Pramuk takes this further: No matter how badly the divine image in humanity has been mocked and desecrated, there remains an elemental goodness and divine light rising up in the hidden fabric of countless lives that can never be extinguished. Often in conditions that would merit hatred and despair, love abounds and overflows in human hearts, resisting “the Unspeakable”. As Merton professes in an impromptu prayer offered in Calcutta, shortly before his death, “Love has overcome. Love is victorious. Amen.” (p.201)

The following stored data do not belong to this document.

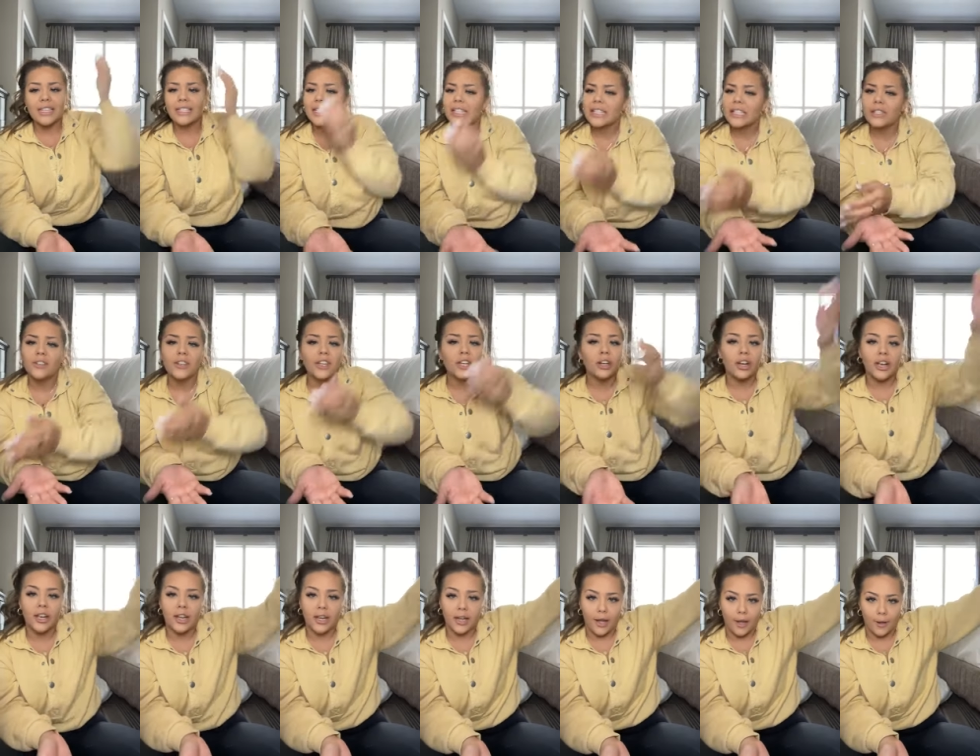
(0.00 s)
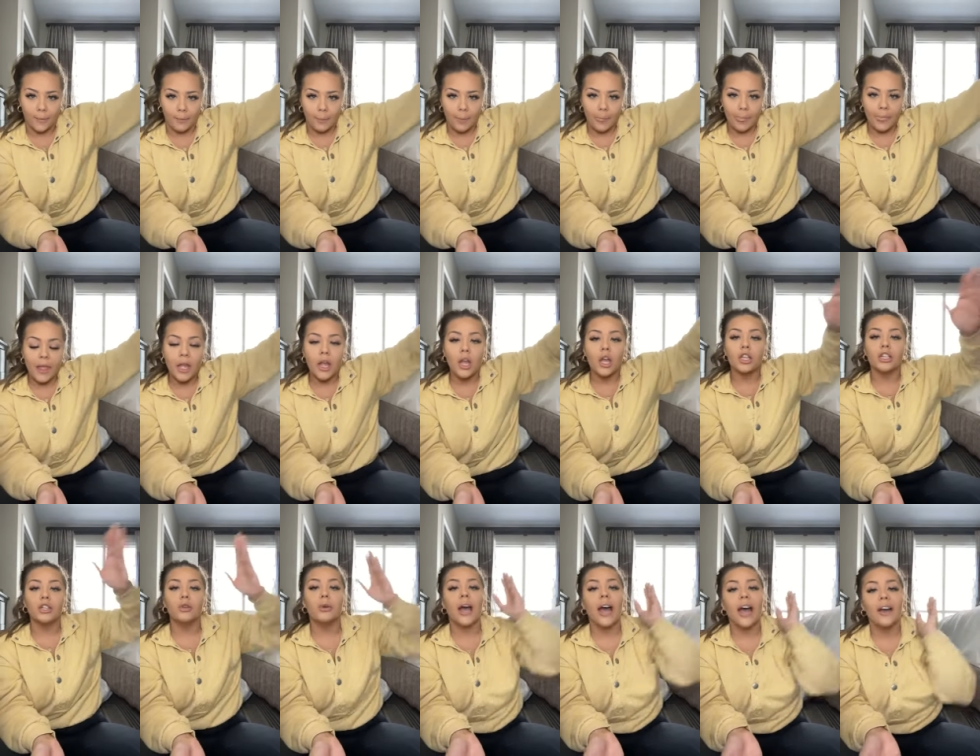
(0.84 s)
a six figure income.
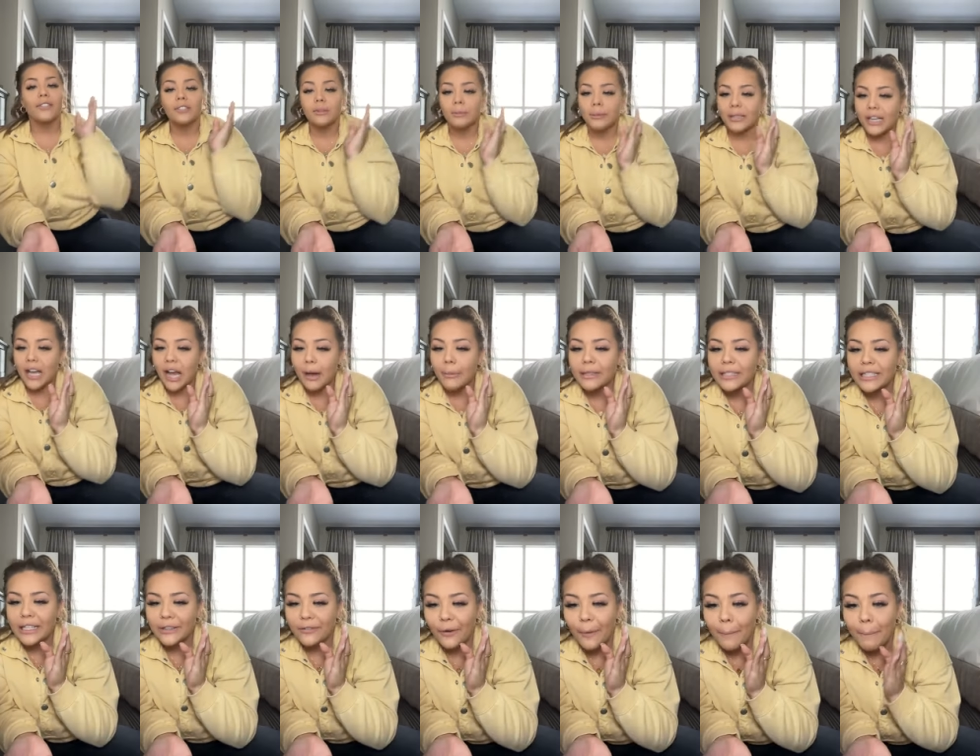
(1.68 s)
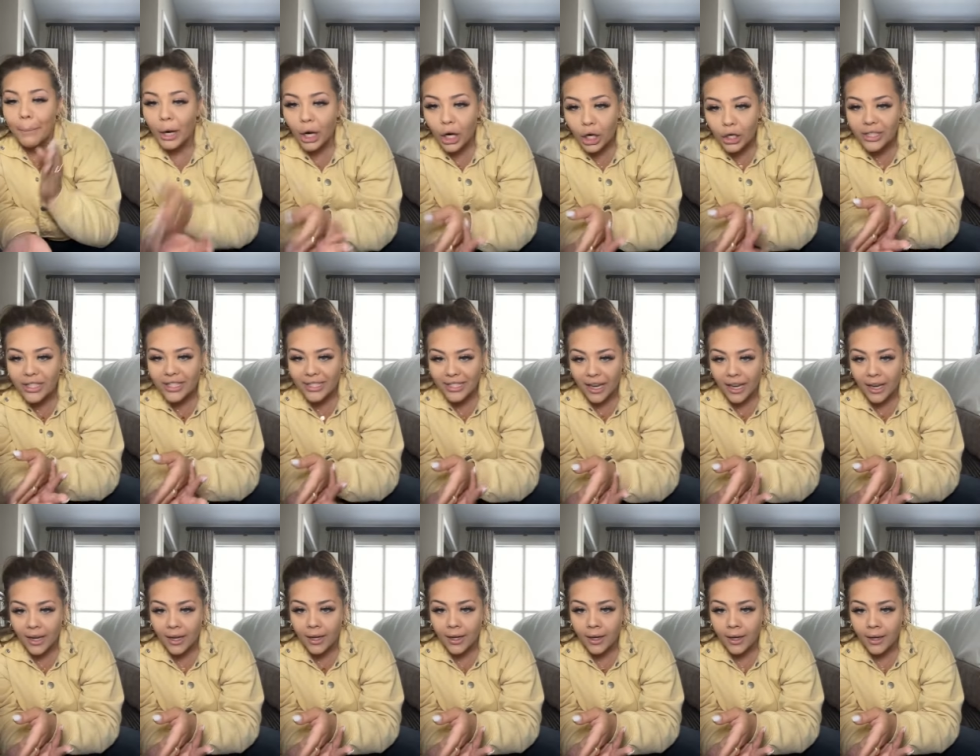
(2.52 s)
You have to become a different
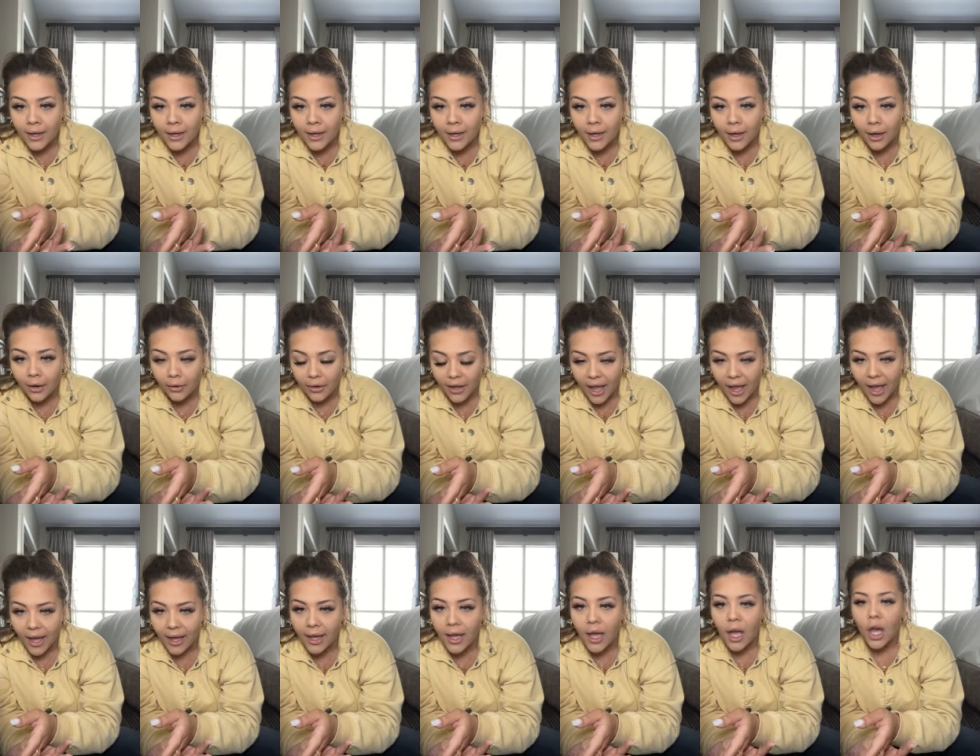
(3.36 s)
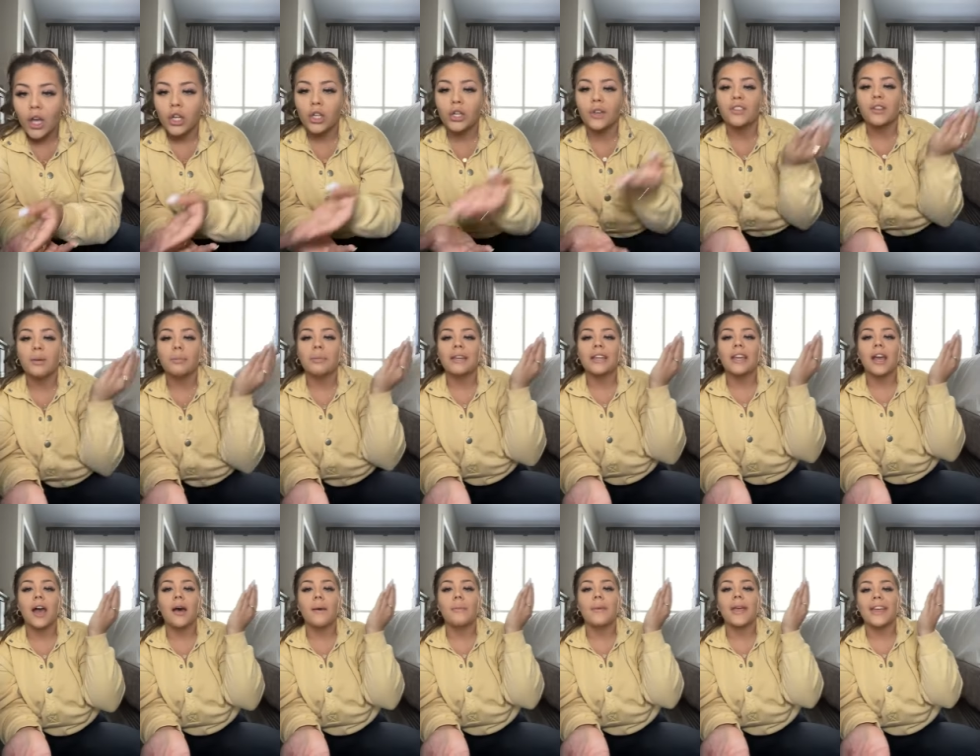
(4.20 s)
person okay? You have to
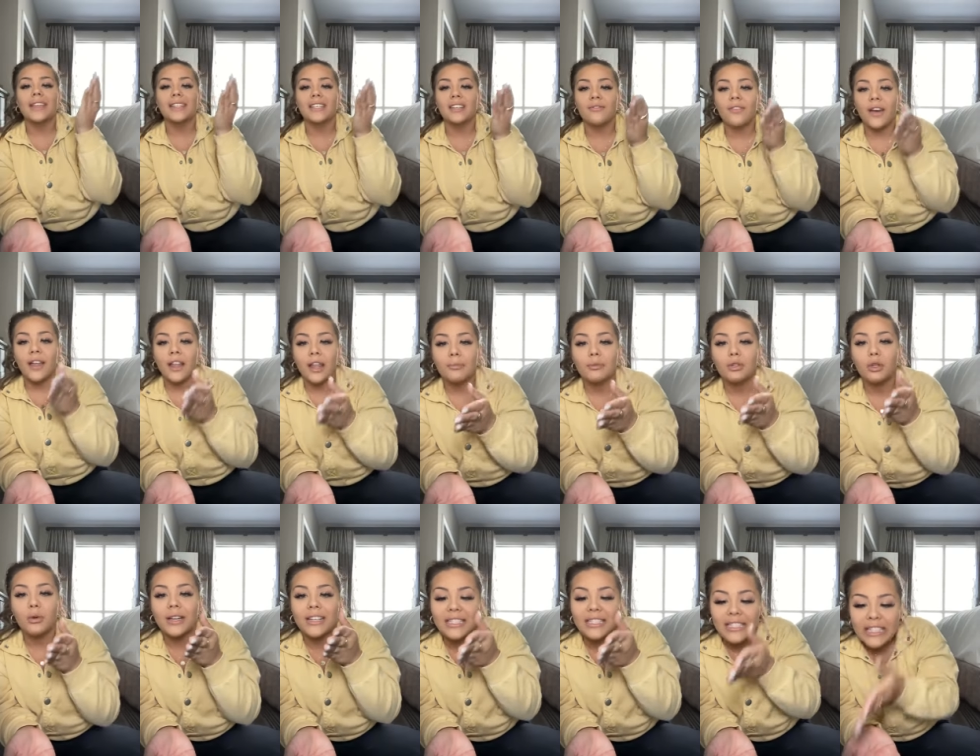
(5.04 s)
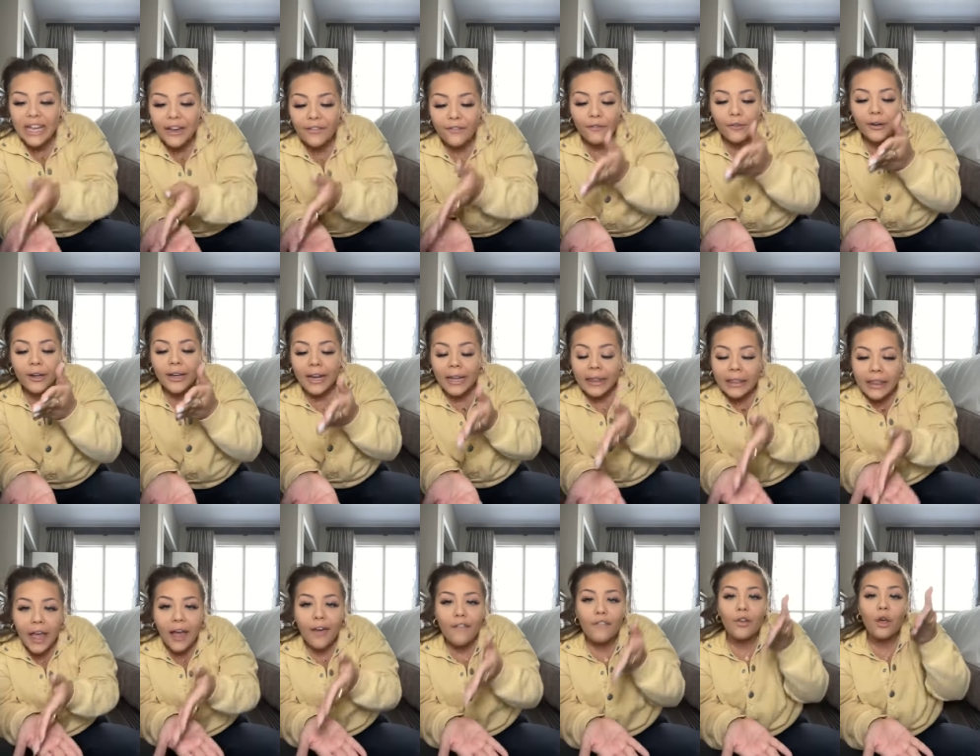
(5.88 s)
become and develop to a
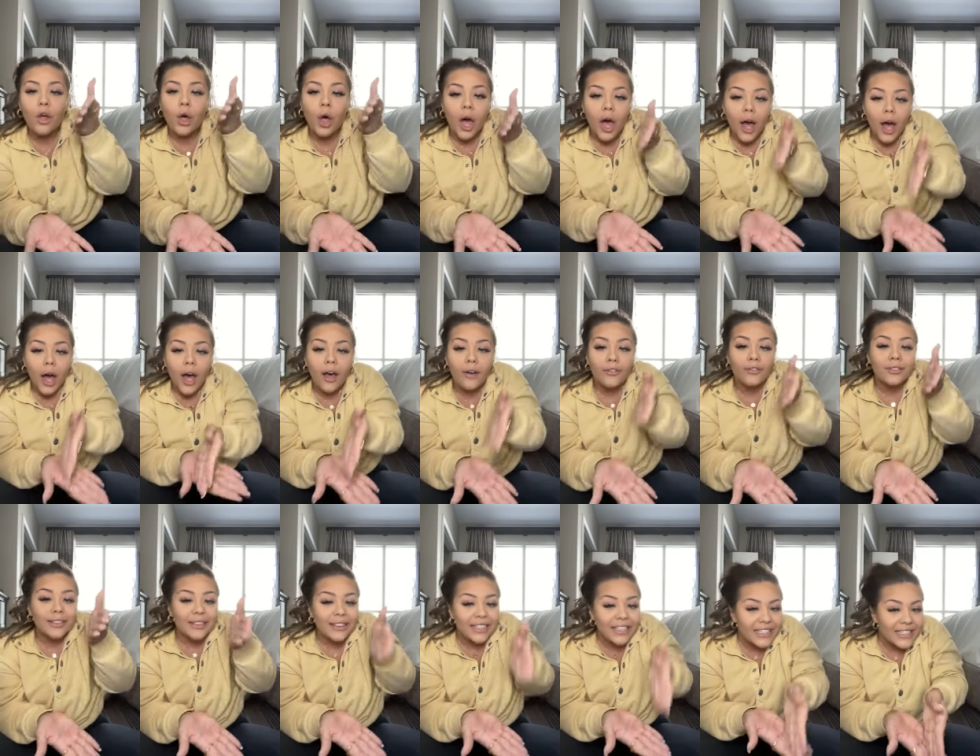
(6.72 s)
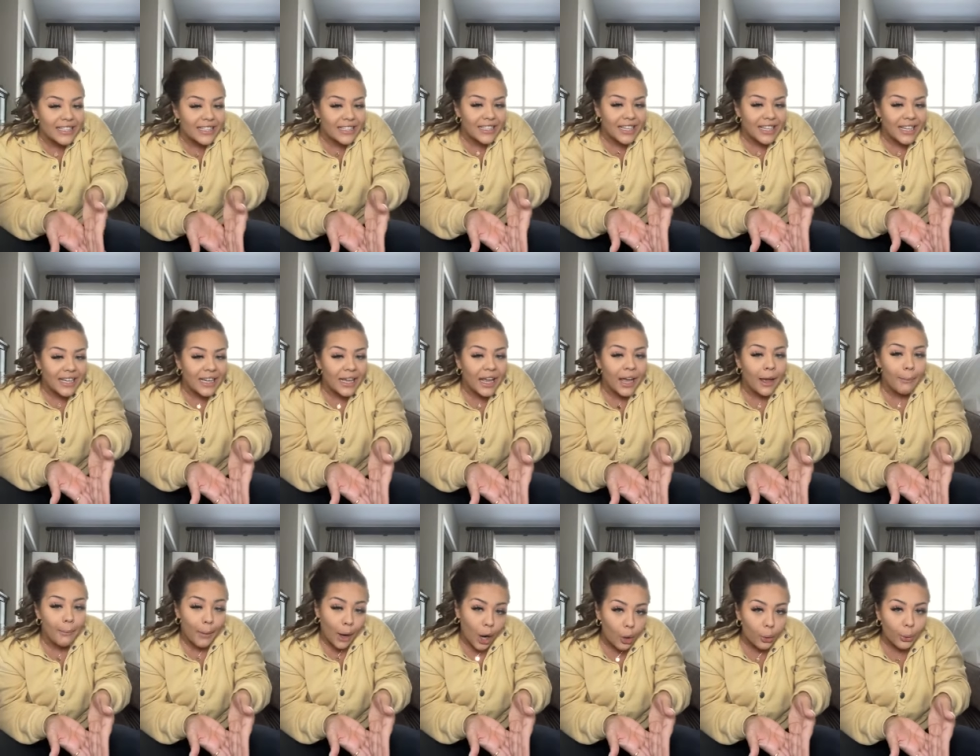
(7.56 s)
different level of
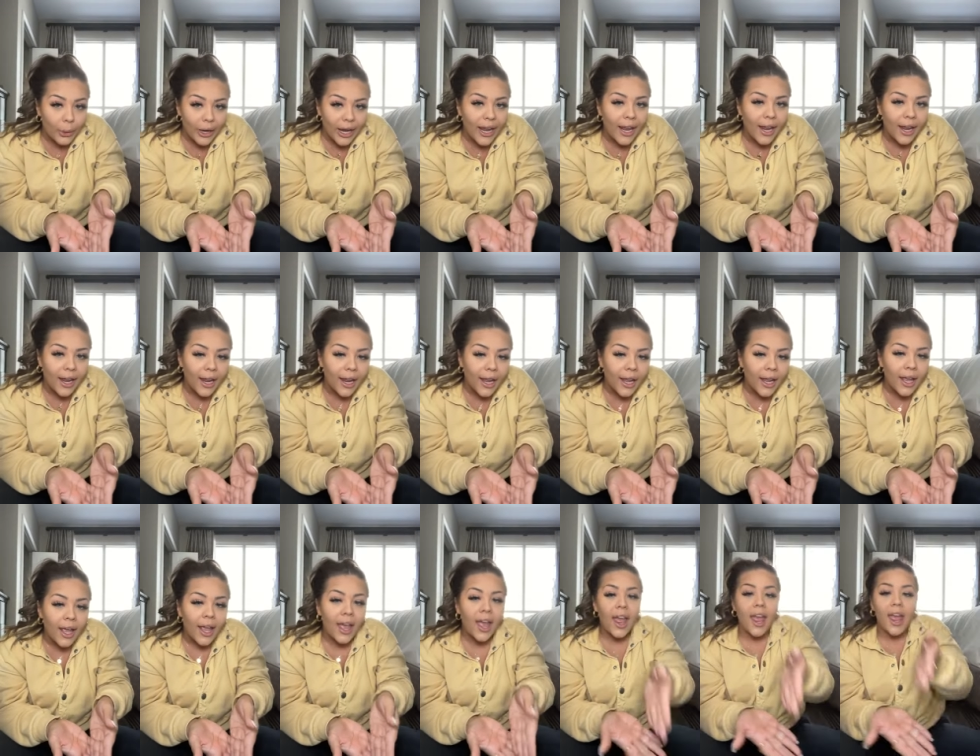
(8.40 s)
Lindsay Marie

Describing the ending of The Hour of Prime as “lyrical”, Pramuk writes that it invokes “the Spirit of gentleness and creativity, truth and nonviolence that lives hidden in all things. This fount of action and joy – one Wisdom, one Child, one Meaning, one Sister flows out from the roots of all created being and awaits our yielding consent. When we say yes, our lives become the life story of God, and our simple acts of love fill the vast expanses of the universe. (p. 202) (phrases in italics from Merton’s Disputed Questions 1960)
The stars rejoice in their setting, and in the rising of the Sun. The heavenly lights rejoice in the going forth of one man to make a new world in the morning, because he has come out of the confused primordial dark night into consciousness. He has expressed the clear silence of Sophia in his own heart. He has become eternal.